Емелин оказался легким на помине. Стук в дверь — и он вошел в номер. Поздоровался. Поставил на стол бутылку коньяка. Осмотрел компанию.
— Не рассчитывал застать столько специалистов. Ну, для знакомства хватит. Хочу вас сразу огорчить. Флот на ближайшее время стрельбы толстой торпедой не может обеспечить. Не раньше, чем через пару месяцев… Приехали вы очень неожиданно. Бутову нужно было предварительно созвониться со мной, определить сроки. Вы нагрянули как снег на голову. Мы вас еле разместили.

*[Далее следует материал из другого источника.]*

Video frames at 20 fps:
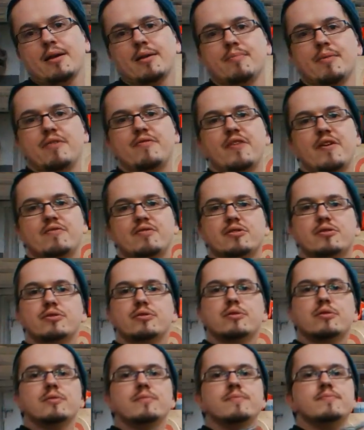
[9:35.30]
My favorite
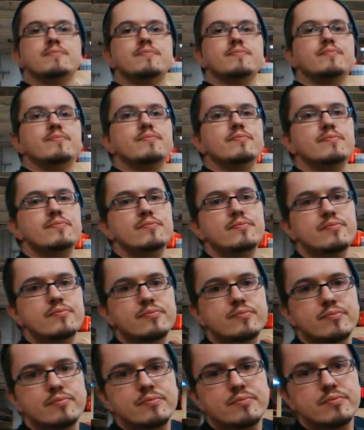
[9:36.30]
tool?
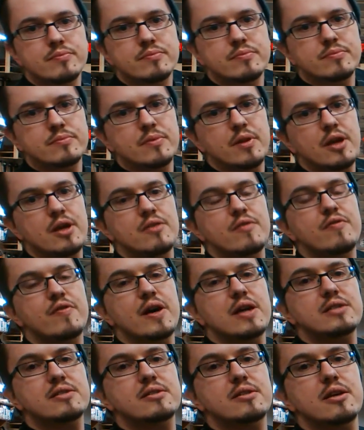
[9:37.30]

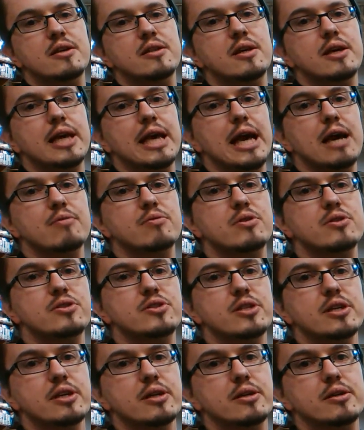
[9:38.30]
Invest in a
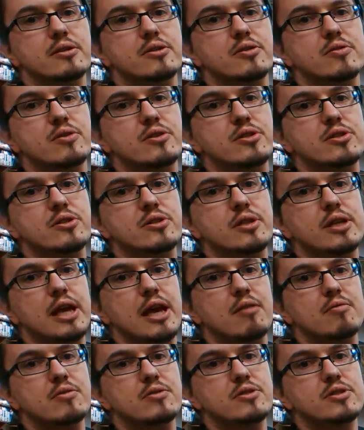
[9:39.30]
countersink. So this is a
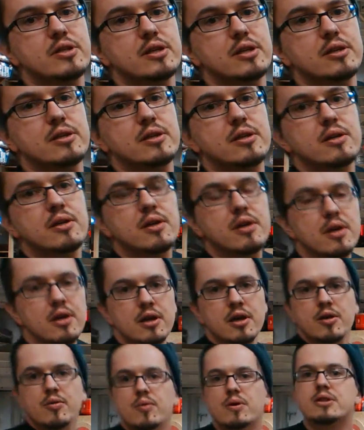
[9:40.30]
countersink.
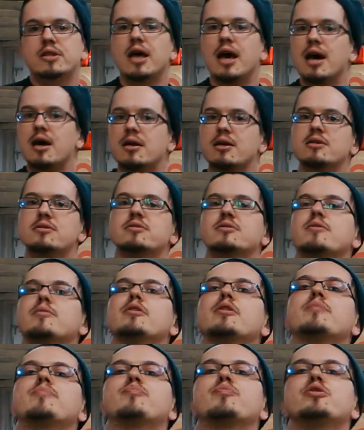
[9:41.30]
What that is,
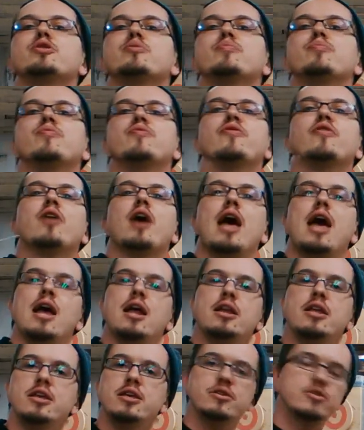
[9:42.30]
for
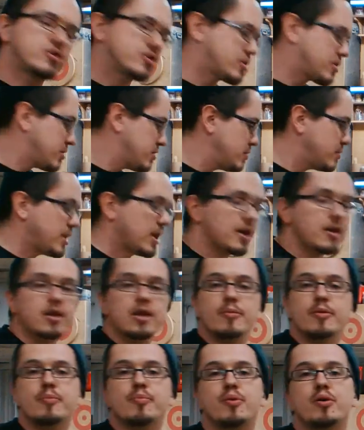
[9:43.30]
any screw that you're
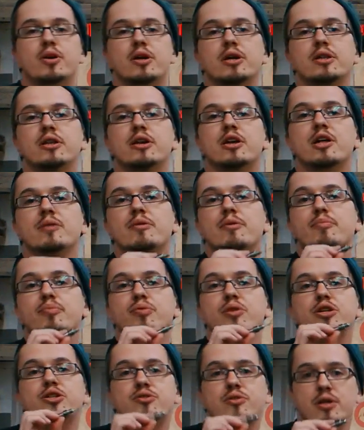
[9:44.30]
going to be put in, you're going to be
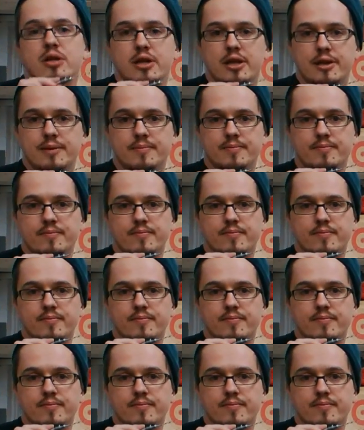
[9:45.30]
pre-drilling.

Весть о переносе стрельб никого не огорчила. Скорее наоборот. От комиссии требовался всего-навсего доклад с согласием на предложение флота о переносе работ по торпедам на два месяца. Поговорили о флотских хлопотах, погоде, выпили коньяк.

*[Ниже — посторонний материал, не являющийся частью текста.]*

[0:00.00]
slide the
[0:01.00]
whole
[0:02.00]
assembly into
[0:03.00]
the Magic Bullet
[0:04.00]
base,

На следующий день комиссия собралась для написания короткого доклада, оформления командировочных предписаний. К обеду работу закончили. Акопов вдруг обратился ко всем:
— Послушайте, а где Исаков, где Портнов? Утром вместе выходили из гостиницы.
И словно ответом на вопрос, дверь медленно открылась, вошел бледный Радий Васильевич, ни к кому не обращаясь, он тихо сказал:
— Глеб Иванович скончался. Сердце не выдержало… Воцарилась мертвая тишина. Затем ее разорвали отчаянные вопросы: «Как? Где? Когда?»

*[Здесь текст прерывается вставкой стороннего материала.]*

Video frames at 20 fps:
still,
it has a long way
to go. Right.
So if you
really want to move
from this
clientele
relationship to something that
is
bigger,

— В автобусе. Я провожал его на самолет. Не хотели просить у Емелина машину. На флоте, как всегда, с ними проблема. Он плохо себя почувствовал и попросил отпустить его в Ленинград. Я решил проводить. Но до аэропорта не довез. В автобусе давка, мы стояли на задней площадке. Он и умер, сжатый со всех сторон. Сейчас тело в морге. Я заказал цинковый гроб. Завтра отправим его самолетом. Я прошу вас, Борис Ильич, — обратился он к Лаврищеву, — заняться этим вопросом.
На следующий день комиссия в полном составе прощалась с Глебом Ивановичем. Речей не было. Но внутренние монологи были. Вот Тютин с Лаврищевым, смахивая слезы, обещают заставить эту торпеду «ходить». Петр Колядин подошел ко мне: «Не волнуйся, Герман, мы все, вся военная приемка поможем тебе на полигоне. Я лично приеду». Я кивнул ему с благодарностью и корил себя: «Зря я вчера упирался как бык в забор. Нужно было помягче говорить с Глебом». В стороне Радий Васильвич говорил Акопову: «Слушай. Грант, ты знаешь, на флоте я бываю редко. Чаще на полигонах, в Феодосии, в Пржевальске. Здесь как на фронте. Внутреннее напряжение даже в отсутствие практических стрельб. И даже вот настоящие потери. Глеб переживал за торпеду. А ты мне вчера говорил о Главных конструкторах, что неправильно назначаю, еще что-то о патриотизме. Все-таки крупных ошибок в назначении я не допускаю, вероятно, раз они так радеют за дело?» Грант промолчал.
Вечером Акопов последний раз собрал комиссию и повторил:
— Работа только начинается. На полигоне. Возглавит работу мой личный представитель — капитан 1-го ранга Лебедев Герман Александрович. Таких полномочий, какие будут у него, я никому никогда не давал. Будет подписан специальный приказ Бутова по составу комиссии. Заместителями Лебедева, я думаю, будут Котькин Павел Николаевич и Колядин Петр Кузьмич. Они и сидели все время рядом. Работу на полигоне начать через трое суток…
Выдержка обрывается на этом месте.